* HOW TO COMPLETE THIS TASK:
Give back every record exactly, with its pictures left out.

[SUPPLIED MATERIAL Boundary: Start]

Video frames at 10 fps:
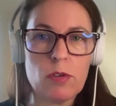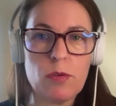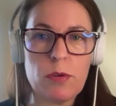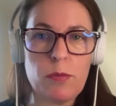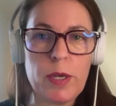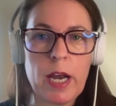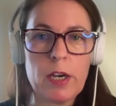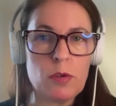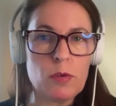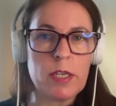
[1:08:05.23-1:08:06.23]
So if we are
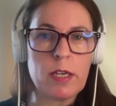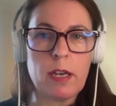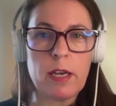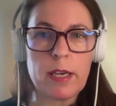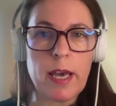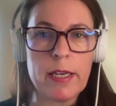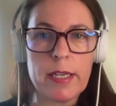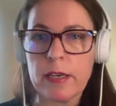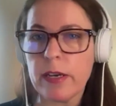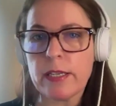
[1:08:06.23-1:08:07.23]
using like
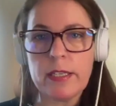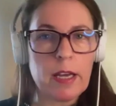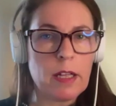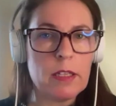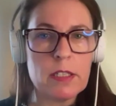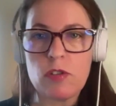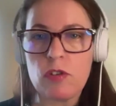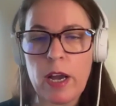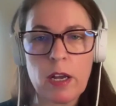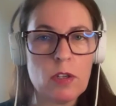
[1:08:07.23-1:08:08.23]
adding rectangles,
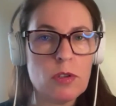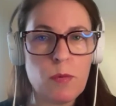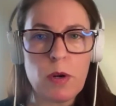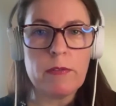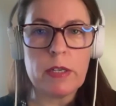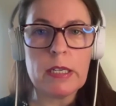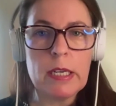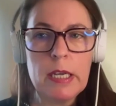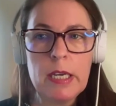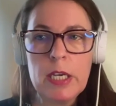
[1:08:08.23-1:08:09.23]
triangles, whatever.
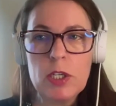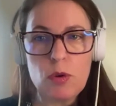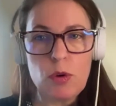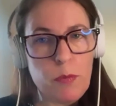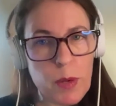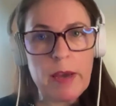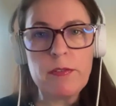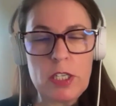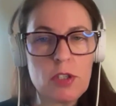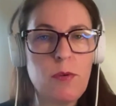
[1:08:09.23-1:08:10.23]
So if we have
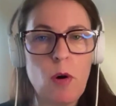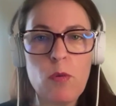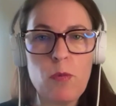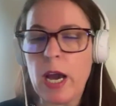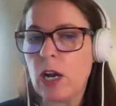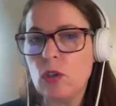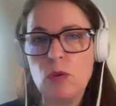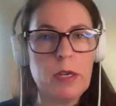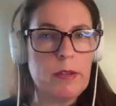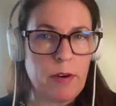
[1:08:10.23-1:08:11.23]
these 4, we are
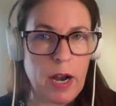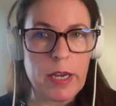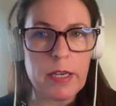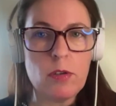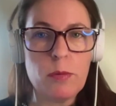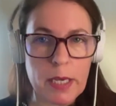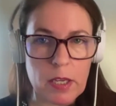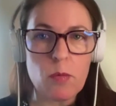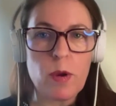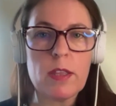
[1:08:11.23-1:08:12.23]
totally fine to
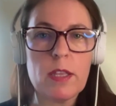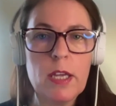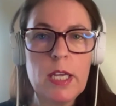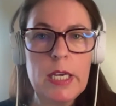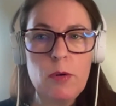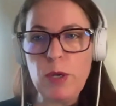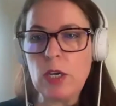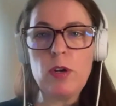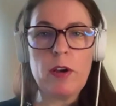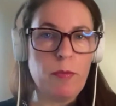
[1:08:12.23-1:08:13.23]
begin with. We
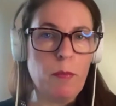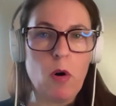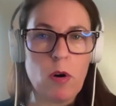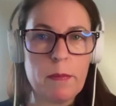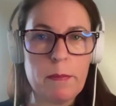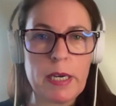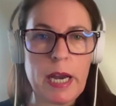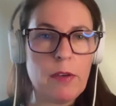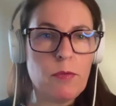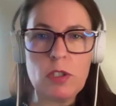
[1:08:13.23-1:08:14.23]
could have more, but
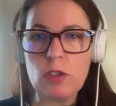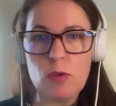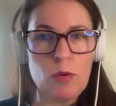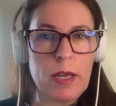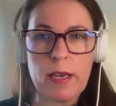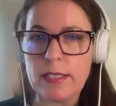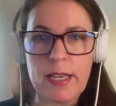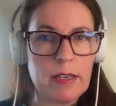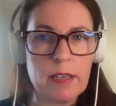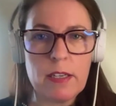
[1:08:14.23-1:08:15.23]
I wouldn't do like
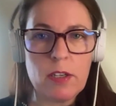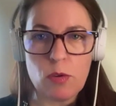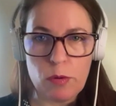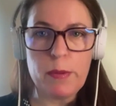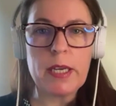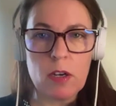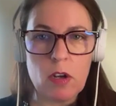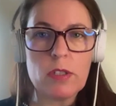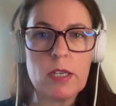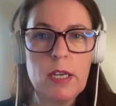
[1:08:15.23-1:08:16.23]
10. It could be a
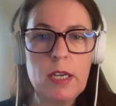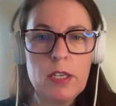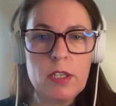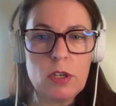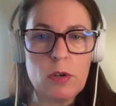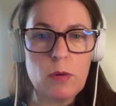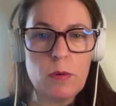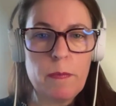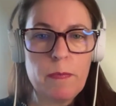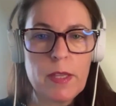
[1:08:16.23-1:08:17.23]
lot.
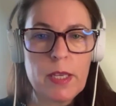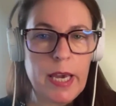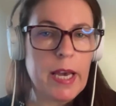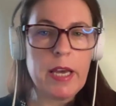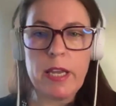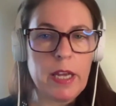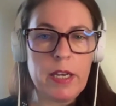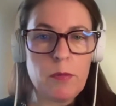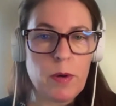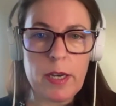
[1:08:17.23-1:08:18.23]
So yeah,
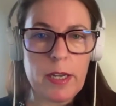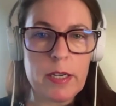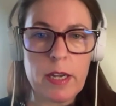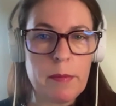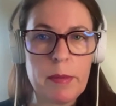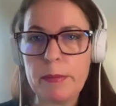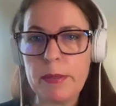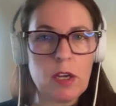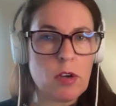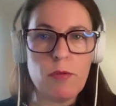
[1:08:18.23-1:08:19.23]
anywhere in there, maybe
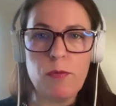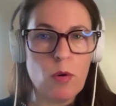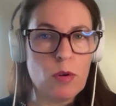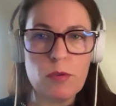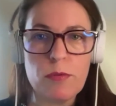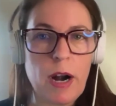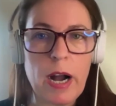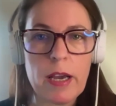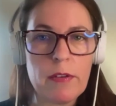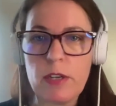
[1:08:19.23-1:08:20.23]
like 4 to
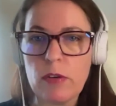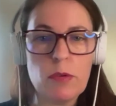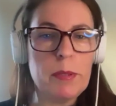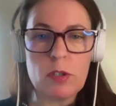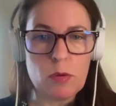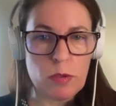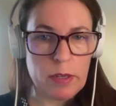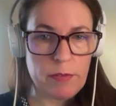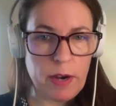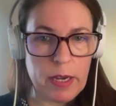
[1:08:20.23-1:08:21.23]
5, that would be
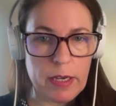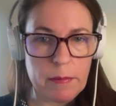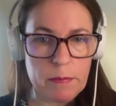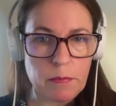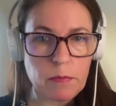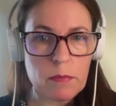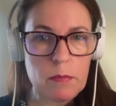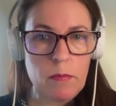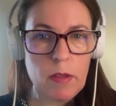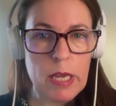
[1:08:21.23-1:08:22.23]
totally fine.
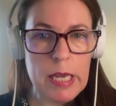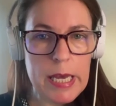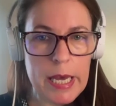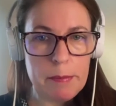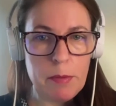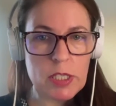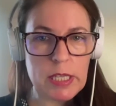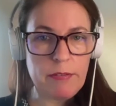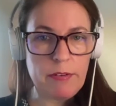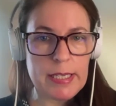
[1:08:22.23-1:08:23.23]
And
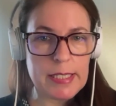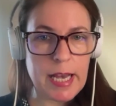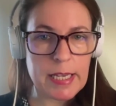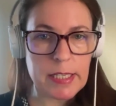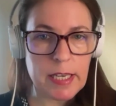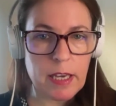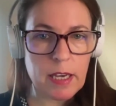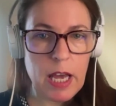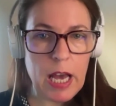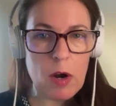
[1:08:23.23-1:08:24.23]
Mustafa is
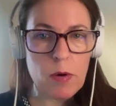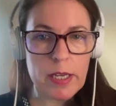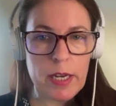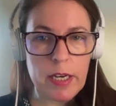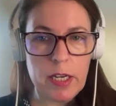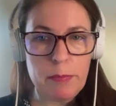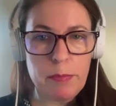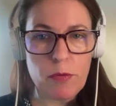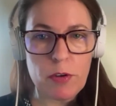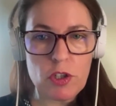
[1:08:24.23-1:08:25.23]
asking, how can I write
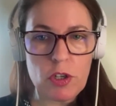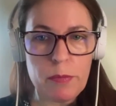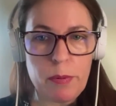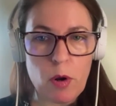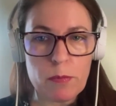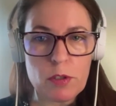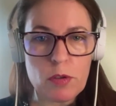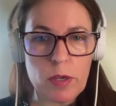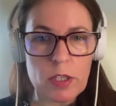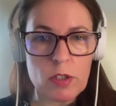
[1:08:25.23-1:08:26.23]
professional prompts
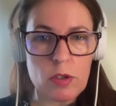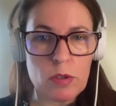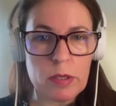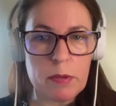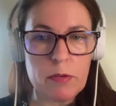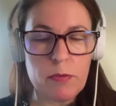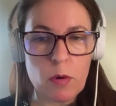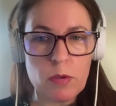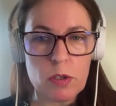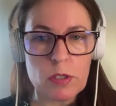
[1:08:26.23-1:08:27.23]
to get suitable
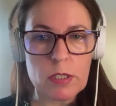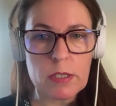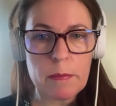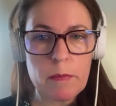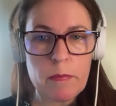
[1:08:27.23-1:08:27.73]
photos?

[SUPPLIED MATERIAL Boundary: End]

* TASK RESULT:
Video frames at 10 fps:
[1:08:05.23-1:08:06.23]
So if we are
[1:08:06.23-1:08:07.23]
using like
[1:08:07.23-1:08:08.23]
adding rectangles,
[1:08:08.23-1:08:09.23]
triangles, whatever.
[1:08:09.23-1:08:10.23]
So if we have
[1:08:10.23-1:08:11.23]
these 4, we are
[1:08:11.23-1:08:12.23]
totally fine to
[1:08:12.23-1:08:13.23]
begin with. We
[1:08:13.23-1:08:14.23]
could have more, but
[1:08:14.23-1:08:15.23]
I wouldn't do like
[1:08:15.23-1:08:16.23]
10. It could be a
[1:08:16.23-1:08:17.23]
lot.
[1:08:17.23-1:08:18.23]
So yeah,
[1:08:18.23-1:08:19.23]
anywhere in there, maybe
[1:08:19.23-1:08:20.23]
like 4 to
[1:08:20.23-1:08:21.23]
5, that would be
[1:08:21.23-1:08:22.23]
totally fine.
[1:08:22.23-1:08:23.23]
And
[1:08:23.23-1:08:24.23]
Mustafa is
[1:08:24.23-1:08:25.23]
asking, how can I write
[1:08:25.23-1:08:26.23]
professional prompts
[1:08:26.23-1:08:27.23]
to get suitable
[1:08:27.23-1:08:27.73]
photos?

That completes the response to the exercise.